This post is the second in an interview series with author and Lesley University Professor Joan Thormann regarding the design and facilitation of online learning environments. You can read part one here. Joan Thomann will be presenting at an upcoming eLIS Brown Bag event, The Online Learning Community as Digital Village Green. This event will take place on Friday, November 15th from 12pm to 2pm at Lesley’s University Hall at 1815 Mass Ave in Cambridge on the third floor, within the Creativity Commons.
Please share more information about student moderation, why you decided to do this, and how it works.
Joan Thormann: When I first attempted to use student moderators to lead the class discussion, I asked for volunteers. There are always passionate go-getters in every class and those were the students who volunteered. It seemed to work well, so I started requiring that each person in my class take a turn moderating.
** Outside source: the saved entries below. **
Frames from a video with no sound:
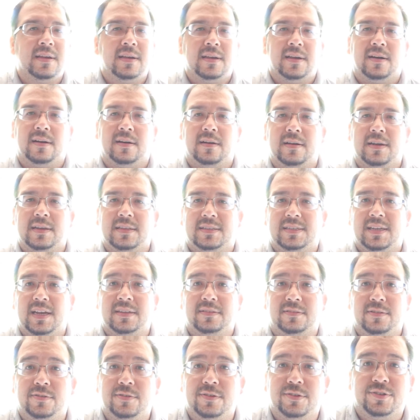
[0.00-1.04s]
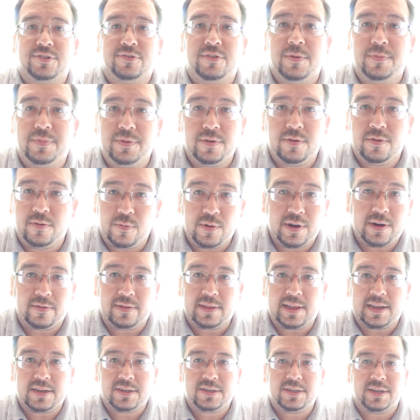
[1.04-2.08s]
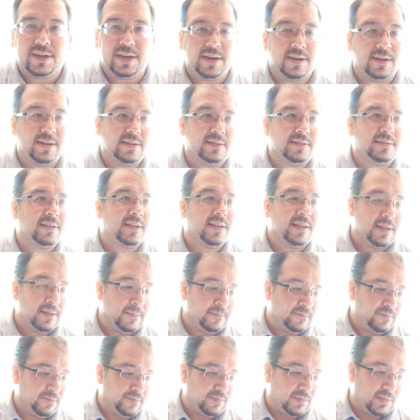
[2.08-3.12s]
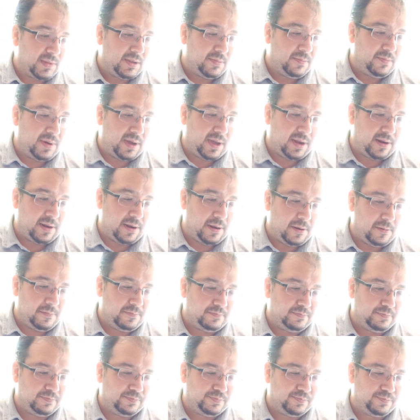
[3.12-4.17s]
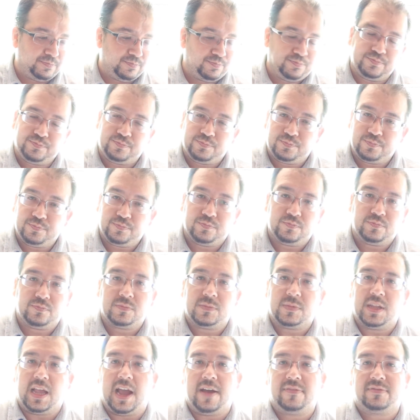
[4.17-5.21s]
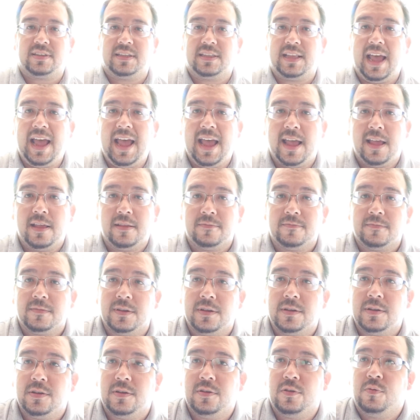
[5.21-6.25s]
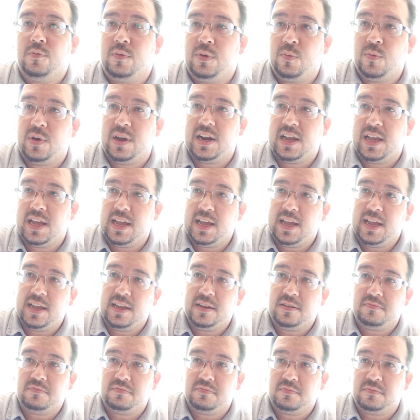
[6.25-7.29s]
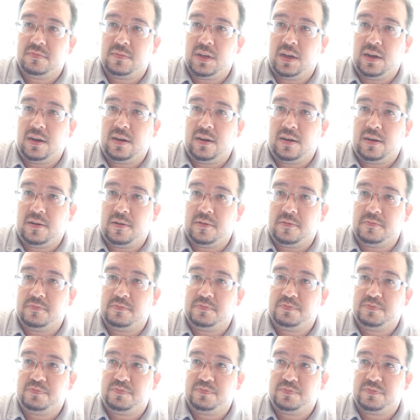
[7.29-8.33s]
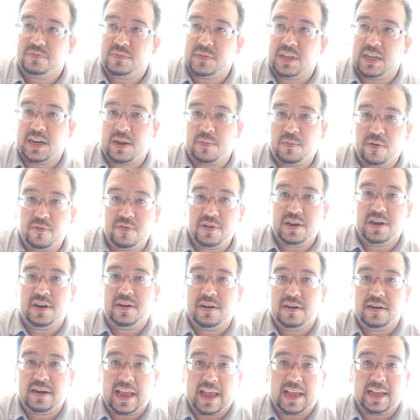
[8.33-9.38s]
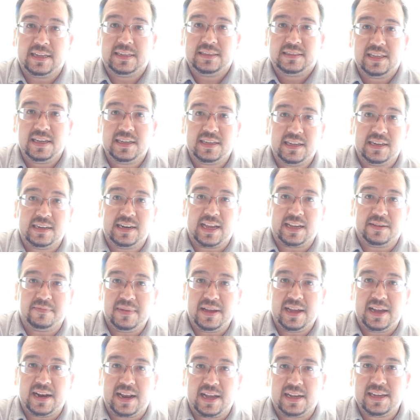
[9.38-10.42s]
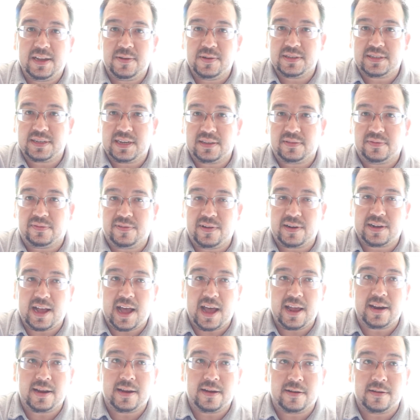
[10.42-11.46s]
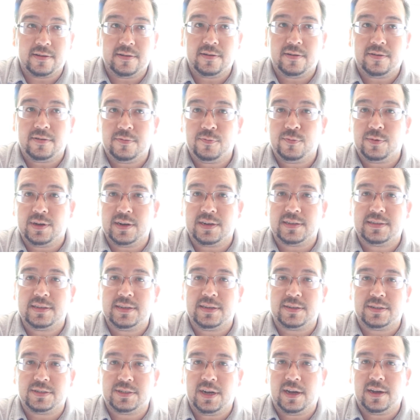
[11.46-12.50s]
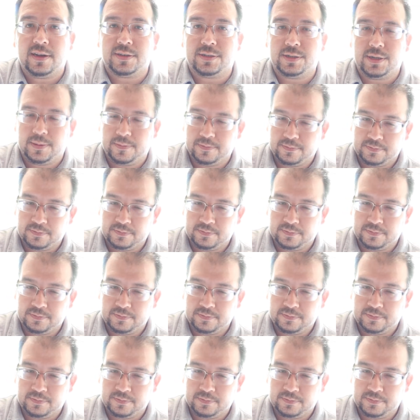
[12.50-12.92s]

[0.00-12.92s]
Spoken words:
Intent to distribute, whatever that shit is. But after that, we went ahead, and I'm over here like thinking like, man, I can't wait to get the fuck out of here. You know, we're gonna see the judge.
One of the reasons I thought student moderation would work stemmed from when I first started teaching online. As the instructor, I was reading wonderful and informative assignments that students produced. Nonetheless, I felt like something was wrong with that picture. Shouldn’t they be the one’s learning from one another? This is when I began to encourage students to facilitate class discussions. Student moderating requires students to read all of the weekly assignments. This increases their interactions and ability to learn from each other.
I find that students who moderate early in the course often become involved in a way that goes beyond required participation. They ‘get it’ and want to learn from their classmates. Both being a student moderator and responding to student moderators also helps to build community within a course. All students must be prepared and actively participate. It provides students with a stake in the process – the students have agency and a shared responsibility with classmates.
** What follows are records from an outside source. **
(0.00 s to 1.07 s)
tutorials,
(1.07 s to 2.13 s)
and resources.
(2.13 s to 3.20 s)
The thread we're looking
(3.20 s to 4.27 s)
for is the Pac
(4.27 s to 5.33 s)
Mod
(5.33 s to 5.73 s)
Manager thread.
This is a leap in mindset for some people. But once they take the leap they find this type of interaction to be very valuable.
What are some strategies to ensure success of the student moderator process?
Thormann: It is very important that the instructor model how to facilitate a discussion. For the first two or three assignments, I moderate the online discussion in order to provide a model of moderating. Students do not have to do it my way, but they do need to reflect on and think about how to help their classmates dig deeper and delve into the weekly topic. I also post a summary of the weekly discussion when I am the moderator for the first few weeks in order to demonstrate how to do this as part of the student moderator assignment.
Even though student moderators lead the discussion, it is essential that I, as the instructor, continue to be present during the online discussion. I send feedback to each student on their assignments a portion of which I post to the weekly forum. However, I post comments and questions towards the end of the week so that students can take an authentic leadership role.
Delaying my feedback is an approach that I learned from students. They told me, “Well, if you put your voice in early on, it undermines me as the moderator.” I post questions and comments but not until students have had a chance to work with their classmates. I also try and cheer the moderators on so that they feel supported in this new online role.
A detailed description of how student moderation works can be found in my book The Complete Step-by-Step Guide to Designing and Teaching Online Courses. I’ve also written two articles that address issues relating to the use of student moderators in online courses. The ‘how to’ article is Student moderators in online courses published by Online Cl@ssroom and the scholarly article based on research conducted with colleagues at Lesley and the Instituto Piaget in Portugal is Interaction, critical thinking, and social network analysis (SNA) in online courses published by The International Review of Research in Open and Distance Learning.
Does the process of using student moderators create additional work for the instructor?
Thormann: No, student moderators help save me time because I’m not the only one involved in facilitating discussions. Additionally, one of the side benefits is that students gain different perspectives from peers and appreciate the peer feedback and interaction.